Un homme debout au sommet d’une colline sous un ciel étoilé, capturant l’essence de la reviviscence. Un homme debout au sommet d’une colline sous un ciel étoilé, capturant l’essence de la reviviscence.

REVIVISCENCE (Écrits de jeunesse revisités.) (Texte no. 8).  Par Robert Clavet
Spiritualité pour les temps nouveaux
Selon la symbolique chrétienne, nous pourrions dire qu’après la révélation du Père (de la Loi) et du Fils (de l’Amour), nous vivons actuellement la révélation du Saint-Esprit (des Énergies divines et de la Liberté comme pouvoir positif de création) qui n’est pas une révélation théologique, mais dépend cette fois de l’initiative créatrice humaine. Déjà, dans le mouvement personnaliste inauguré par Nicolas Berdiaeff durant la première moitié du siècle dernier, l’idée de « personne » se dégage du terme « persona » (« masque de théâtre », désignant le moi psychologique et le mental) et prend figure d’hypostase consubstantielle à la deuxième Personne de la Trinité. Le lien divino-humain où Dieu se révèle comme l’Aimant et l’être humain comme l’aimé appelé à une vocation créatrice, suppose une essence commune et une relation fondée sur la liberté. Toutefois, même si les natures à la fois divine et humaine de Jésus-Christ (archétype de l’essence commune entre le Divin et l’humain) ont été théoriquement affirmées dès les premiers siècles du christianisme, l’idée de la divino-humanité ne s’est pas imposée dans l’histoire occidentale. Paradoxalement, en effet, l’histoire chrétienne a d’un côté élevé l’être humain jusqu’à en faire un enfant de Dieu, mais l’Occident chrétien a très tôt cherché à diminuer en importance le Saint-Esprit (le Filioque) et, par conséquent, à diminuer l’importance de la liberté et de l’action créatrice au profit d’une nécessité causale tendant à renforcer l’autorité ecclésiale et à prescrire un sacramentalisme mécanisé au détriment de la reconnaissance d’une participation déifiante aux énergies divines. Pourtant, la divino-humanisation est le fondement des plus grandes valeurs occidentales. En effet, en reconnaissant une association divino-humaine, l’être humain est dès lors irréductible à toute définition le réduisant au rang de moyen ou d’instrument au détriment de la liberté et des droits, comme dans l’idéologie communiste.
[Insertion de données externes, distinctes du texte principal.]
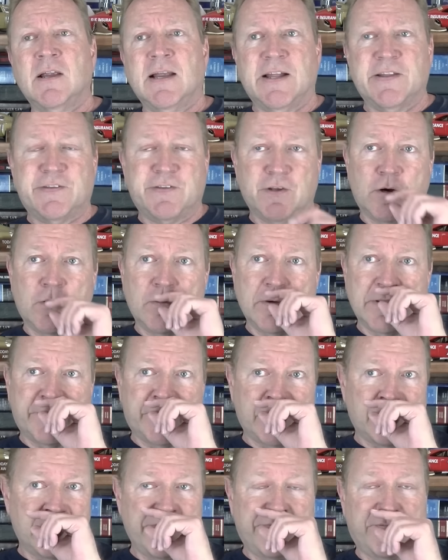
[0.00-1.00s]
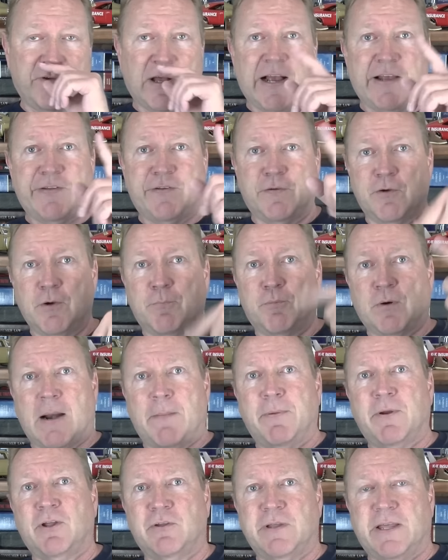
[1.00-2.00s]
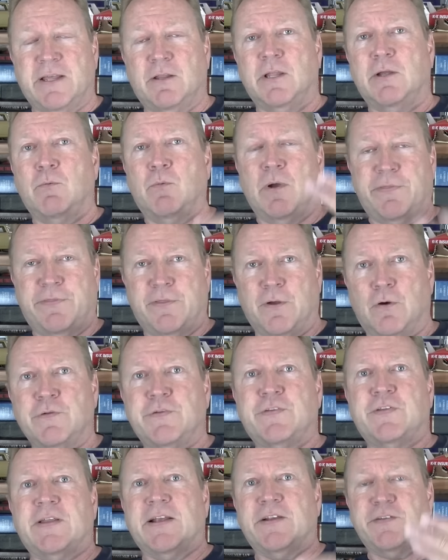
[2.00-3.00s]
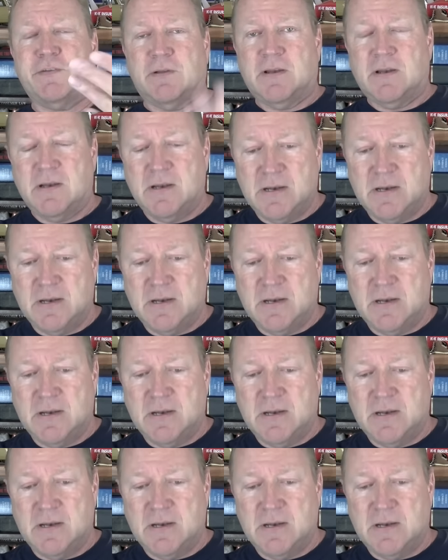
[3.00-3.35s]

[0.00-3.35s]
And so if somebody flies over your property legally with those things,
L’anthropologie déficiente du christianisme historique occidental a largement contribué à la crise du Monde moderne dont l’humanité subit actuellement les conséquences (en particulier le spectre d’une guerre nucléaire). En effet, seule la reconnaissance de l’anthropologie divino-humaine aurait pu faire en sorte d’éviter l’opposition radicale entre une vision de Dieu rabaissant l’être humain, et une affirmation de l’être humain réduisant Dieu à n’être qu’un « opium du peuple » (Marx). Mis au service d’un idéal bourgeois, un large mouvement religieux a voulu construire une théologie rationalisée (substantialiste, statique et autoritariste) à laquelle on a opposé une idéologie révolutionnaire, mais dont l’anthropologie réduit l’être humain à l’état d’une sorte d’instrument étatique capable d’inventer Dieu. Dans cette théologie, la grâce et la vie divine ont été définies comme des objets créés où un rapport causal remplace la participation aux énergies divines. Ce rationalisme réducteur a conduit à une interprétation juridique de la liberté et de la grâce au détriment d’une spiritualité créatrice où le pouvoir transfigurant des énergies divines est vécu comme appel, nourriture et réponse à l’effort créateur humain.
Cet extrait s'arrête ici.